Provided records ->
⟨
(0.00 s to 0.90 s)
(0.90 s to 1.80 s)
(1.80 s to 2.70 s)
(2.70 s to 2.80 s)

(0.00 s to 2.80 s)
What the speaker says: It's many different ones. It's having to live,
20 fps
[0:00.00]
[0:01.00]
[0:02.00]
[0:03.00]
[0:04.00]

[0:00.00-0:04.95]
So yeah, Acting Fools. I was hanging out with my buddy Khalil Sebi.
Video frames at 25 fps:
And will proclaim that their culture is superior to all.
⟩
⟨
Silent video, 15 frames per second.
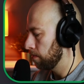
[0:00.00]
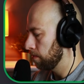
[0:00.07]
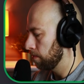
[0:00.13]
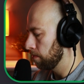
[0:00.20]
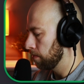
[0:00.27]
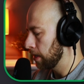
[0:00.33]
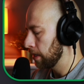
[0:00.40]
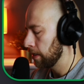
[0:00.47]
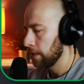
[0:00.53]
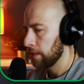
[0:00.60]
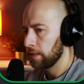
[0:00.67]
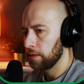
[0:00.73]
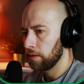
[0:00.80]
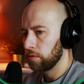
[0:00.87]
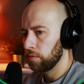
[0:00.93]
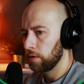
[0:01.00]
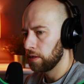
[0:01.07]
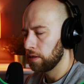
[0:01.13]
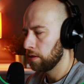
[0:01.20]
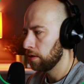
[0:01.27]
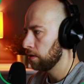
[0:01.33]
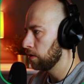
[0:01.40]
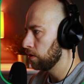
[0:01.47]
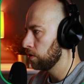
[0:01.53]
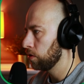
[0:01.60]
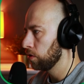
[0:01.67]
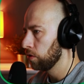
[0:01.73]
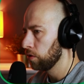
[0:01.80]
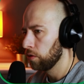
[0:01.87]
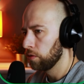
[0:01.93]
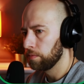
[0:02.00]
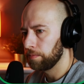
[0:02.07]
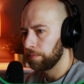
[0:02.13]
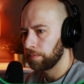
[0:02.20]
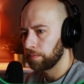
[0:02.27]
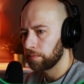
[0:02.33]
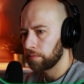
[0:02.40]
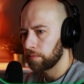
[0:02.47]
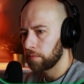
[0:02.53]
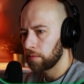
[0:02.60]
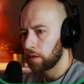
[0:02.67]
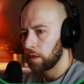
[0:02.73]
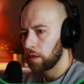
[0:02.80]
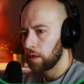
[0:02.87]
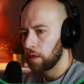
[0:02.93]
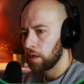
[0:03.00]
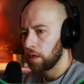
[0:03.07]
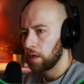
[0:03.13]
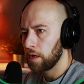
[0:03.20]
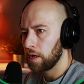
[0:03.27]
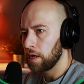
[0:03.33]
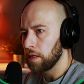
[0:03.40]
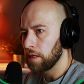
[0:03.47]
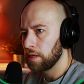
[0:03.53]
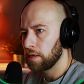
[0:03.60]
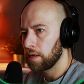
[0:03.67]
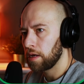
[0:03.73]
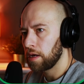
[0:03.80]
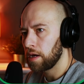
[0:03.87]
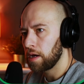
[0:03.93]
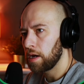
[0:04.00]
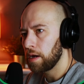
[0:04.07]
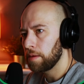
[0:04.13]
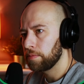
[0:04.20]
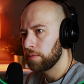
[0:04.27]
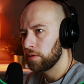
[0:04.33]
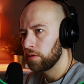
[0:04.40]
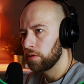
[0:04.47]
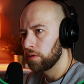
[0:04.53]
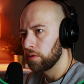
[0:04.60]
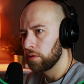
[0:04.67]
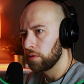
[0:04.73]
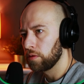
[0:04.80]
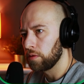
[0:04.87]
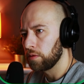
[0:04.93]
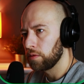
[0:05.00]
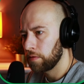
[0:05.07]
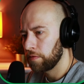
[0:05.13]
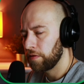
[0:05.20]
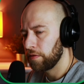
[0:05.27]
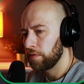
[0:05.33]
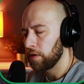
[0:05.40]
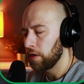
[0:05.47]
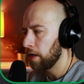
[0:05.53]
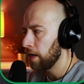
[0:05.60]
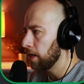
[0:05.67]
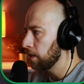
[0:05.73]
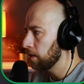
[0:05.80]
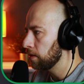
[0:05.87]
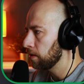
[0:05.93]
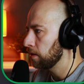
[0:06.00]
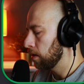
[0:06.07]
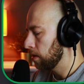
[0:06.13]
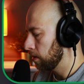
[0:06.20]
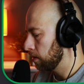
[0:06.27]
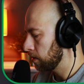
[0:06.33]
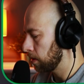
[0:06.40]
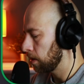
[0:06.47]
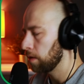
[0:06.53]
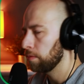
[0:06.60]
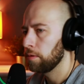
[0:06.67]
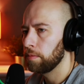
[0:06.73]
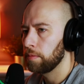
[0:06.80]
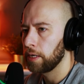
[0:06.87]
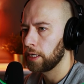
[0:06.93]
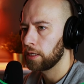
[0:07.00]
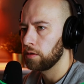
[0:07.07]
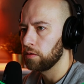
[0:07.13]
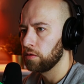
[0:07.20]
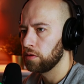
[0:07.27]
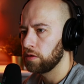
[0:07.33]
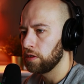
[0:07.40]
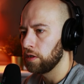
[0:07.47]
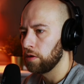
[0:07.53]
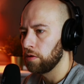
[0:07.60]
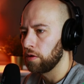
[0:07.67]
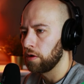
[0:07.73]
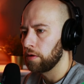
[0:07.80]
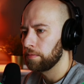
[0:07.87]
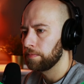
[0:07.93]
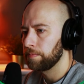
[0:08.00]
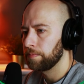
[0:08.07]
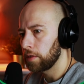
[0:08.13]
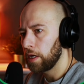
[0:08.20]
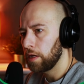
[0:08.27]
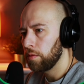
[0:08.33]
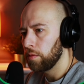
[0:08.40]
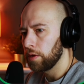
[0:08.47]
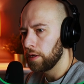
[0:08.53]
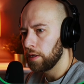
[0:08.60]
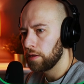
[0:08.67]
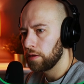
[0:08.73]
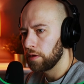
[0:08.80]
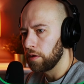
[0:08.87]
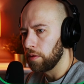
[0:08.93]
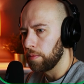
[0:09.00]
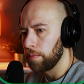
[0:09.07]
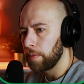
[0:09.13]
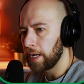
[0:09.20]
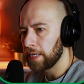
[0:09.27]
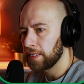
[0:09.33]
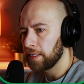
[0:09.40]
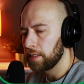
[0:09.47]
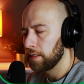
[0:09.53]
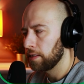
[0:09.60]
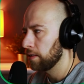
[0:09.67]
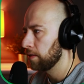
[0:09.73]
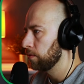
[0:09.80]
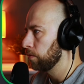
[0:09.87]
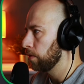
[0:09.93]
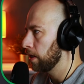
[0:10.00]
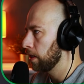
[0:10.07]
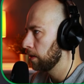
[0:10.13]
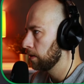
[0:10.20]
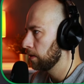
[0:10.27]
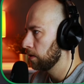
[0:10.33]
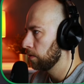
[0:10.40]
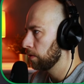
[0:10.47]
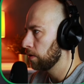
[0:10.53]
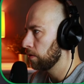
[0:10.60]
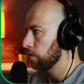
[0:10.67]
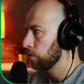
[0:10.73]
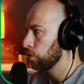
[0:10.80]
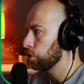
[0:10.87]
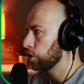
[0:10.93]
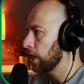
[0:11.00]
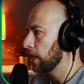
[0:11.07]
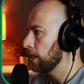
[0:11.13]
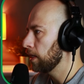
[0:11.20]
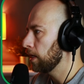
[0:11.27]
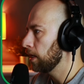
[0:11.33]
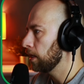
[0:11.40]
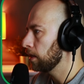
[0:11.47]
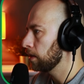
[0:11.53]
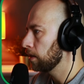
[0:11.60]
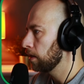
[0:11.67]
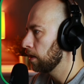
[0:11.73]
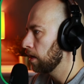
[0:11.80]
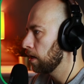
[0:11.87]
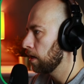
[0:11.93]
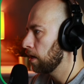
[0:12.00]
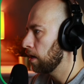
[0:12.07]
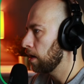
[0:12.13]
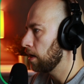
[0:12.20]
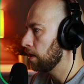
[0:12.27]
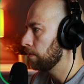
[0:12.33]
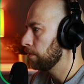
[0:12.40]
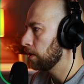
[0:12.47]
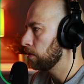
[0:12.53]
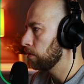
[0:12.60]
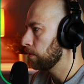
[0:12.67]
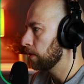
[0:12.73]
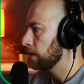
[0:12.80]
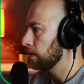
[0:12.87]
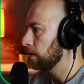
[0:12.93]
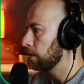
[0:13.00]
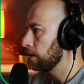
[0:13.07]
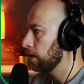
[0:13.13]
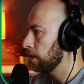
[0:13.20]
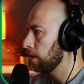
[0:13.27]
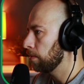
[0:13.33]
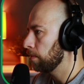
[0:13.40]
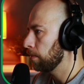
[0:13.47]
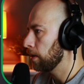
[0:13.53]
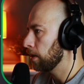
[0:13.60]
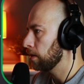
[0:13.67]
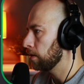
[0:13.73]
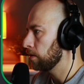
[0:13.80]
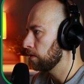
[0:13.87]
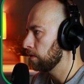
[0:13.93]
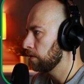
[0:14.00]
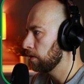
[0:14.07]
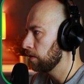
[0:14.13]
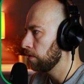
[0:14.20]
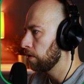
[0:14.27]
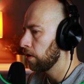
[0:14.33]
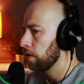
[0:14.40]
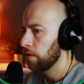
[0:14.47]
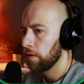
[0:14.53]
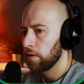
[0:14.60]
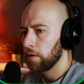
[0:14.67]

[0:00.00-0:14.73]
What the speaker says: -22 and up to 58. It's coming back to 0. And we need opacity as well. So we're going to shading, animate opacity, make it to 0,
⟩
⟨
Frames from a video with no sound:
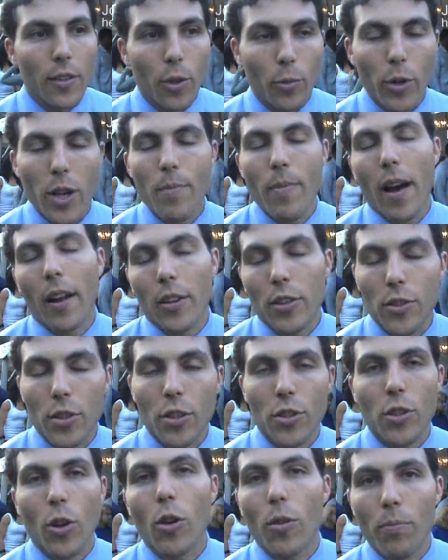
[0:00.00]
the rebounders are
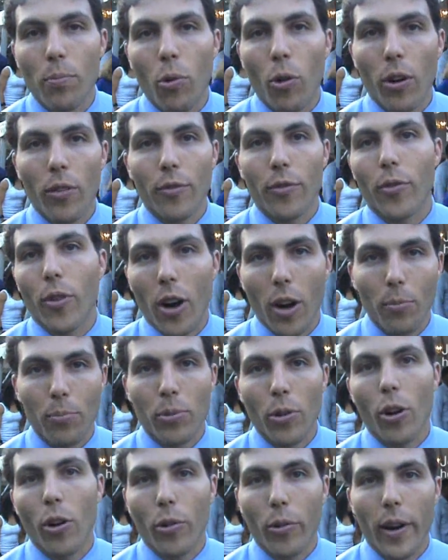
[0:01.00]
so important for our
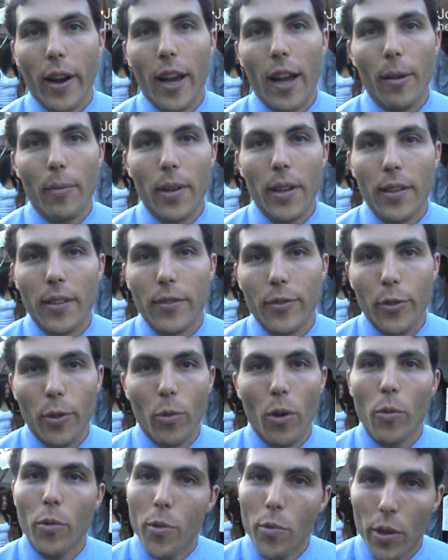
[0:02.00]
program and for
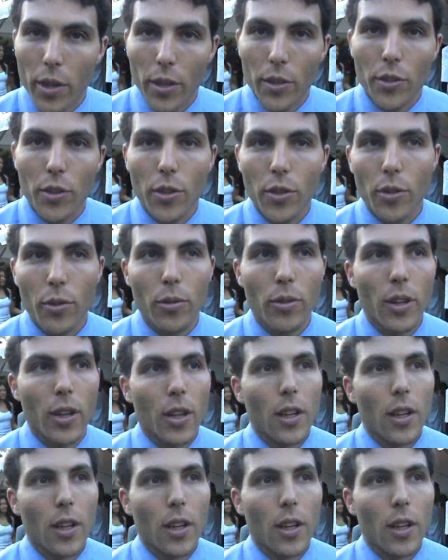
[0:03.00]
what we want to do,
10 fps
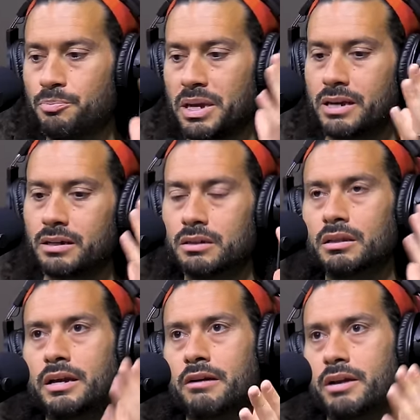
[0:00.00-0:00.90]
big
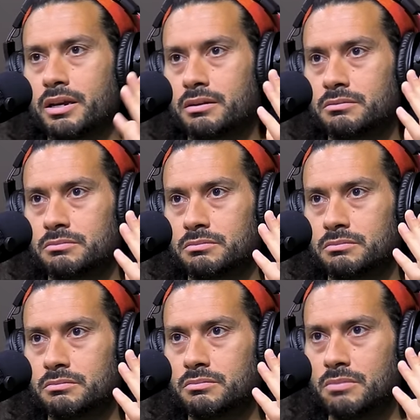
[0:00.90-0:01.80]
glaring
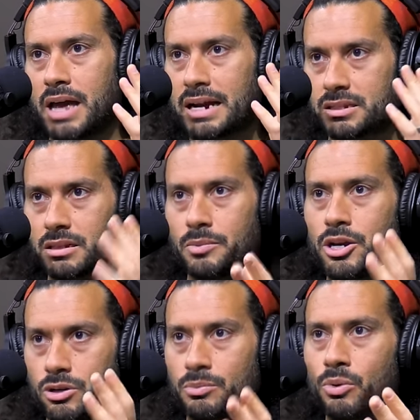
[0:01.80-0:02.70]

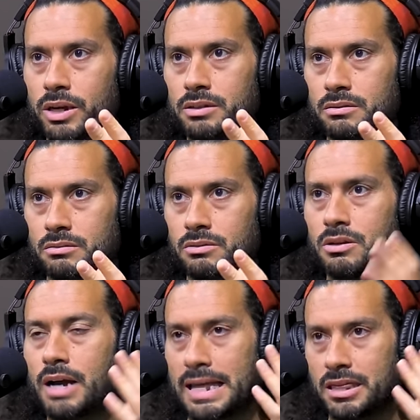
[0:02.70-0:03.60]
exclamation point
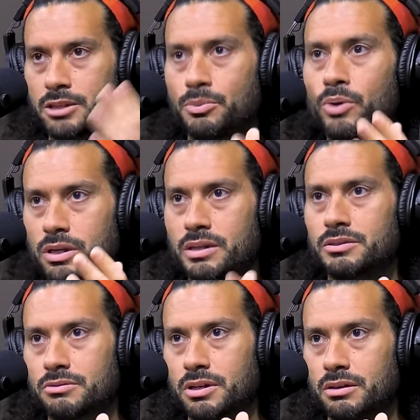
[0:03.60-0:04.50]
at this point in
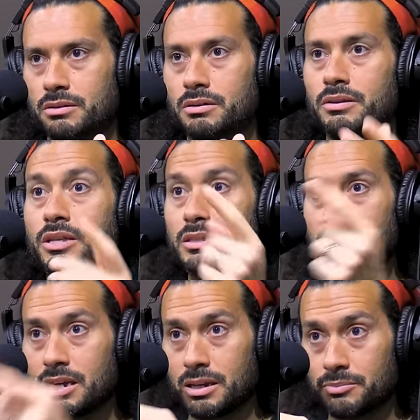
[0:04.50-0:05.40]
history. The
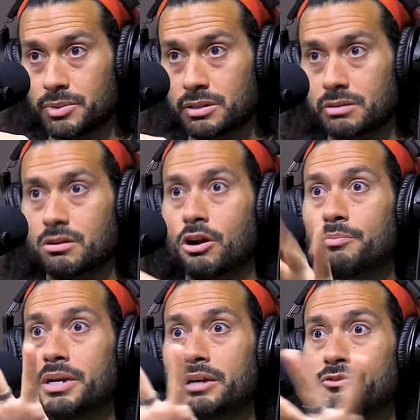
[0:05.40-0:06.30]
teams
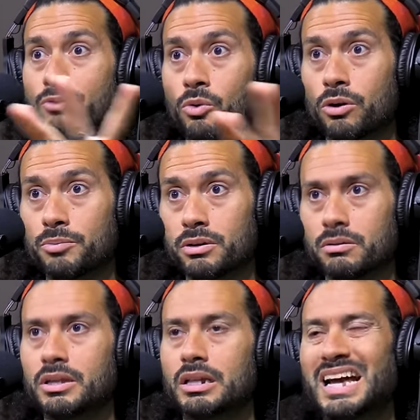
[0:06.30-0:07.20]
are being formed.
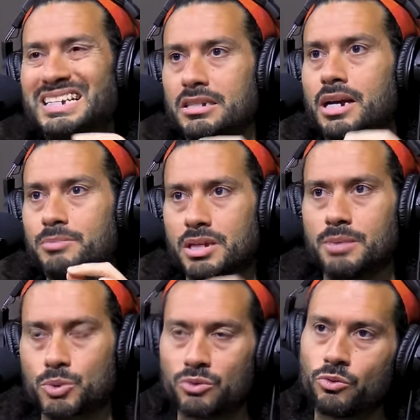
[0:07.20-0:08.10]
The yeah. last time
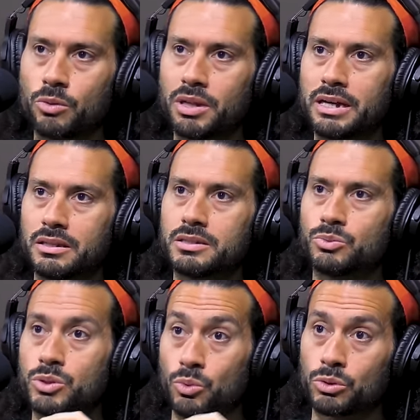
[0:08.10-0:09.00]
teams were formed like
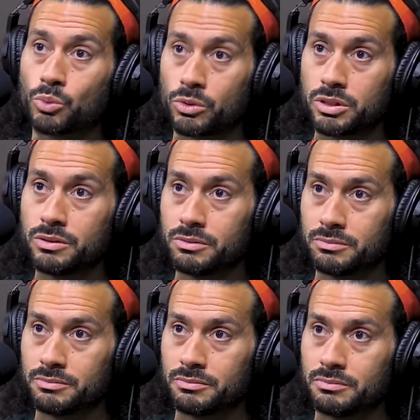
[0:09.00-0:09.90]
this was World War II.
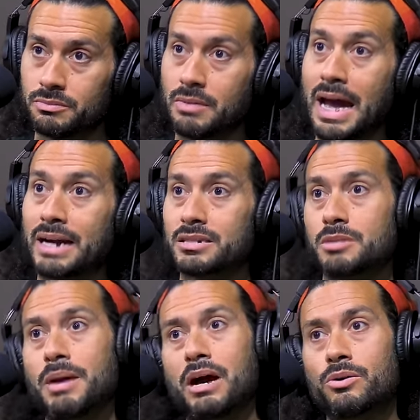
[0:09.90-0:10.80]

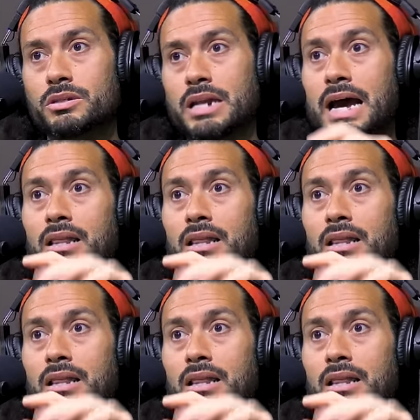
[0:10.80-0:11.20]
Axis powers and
⟩
Work request -> Please filter the entries above down to the lines holding "speaker" and copy them.

Answer space ->
What the speaker says: It's many different ones. It's having to live,
What the speaker says: -22 and up to 58. It's coming back to 0. And we need opacity as well. So we're going to shading, animate opacity, make it to 0,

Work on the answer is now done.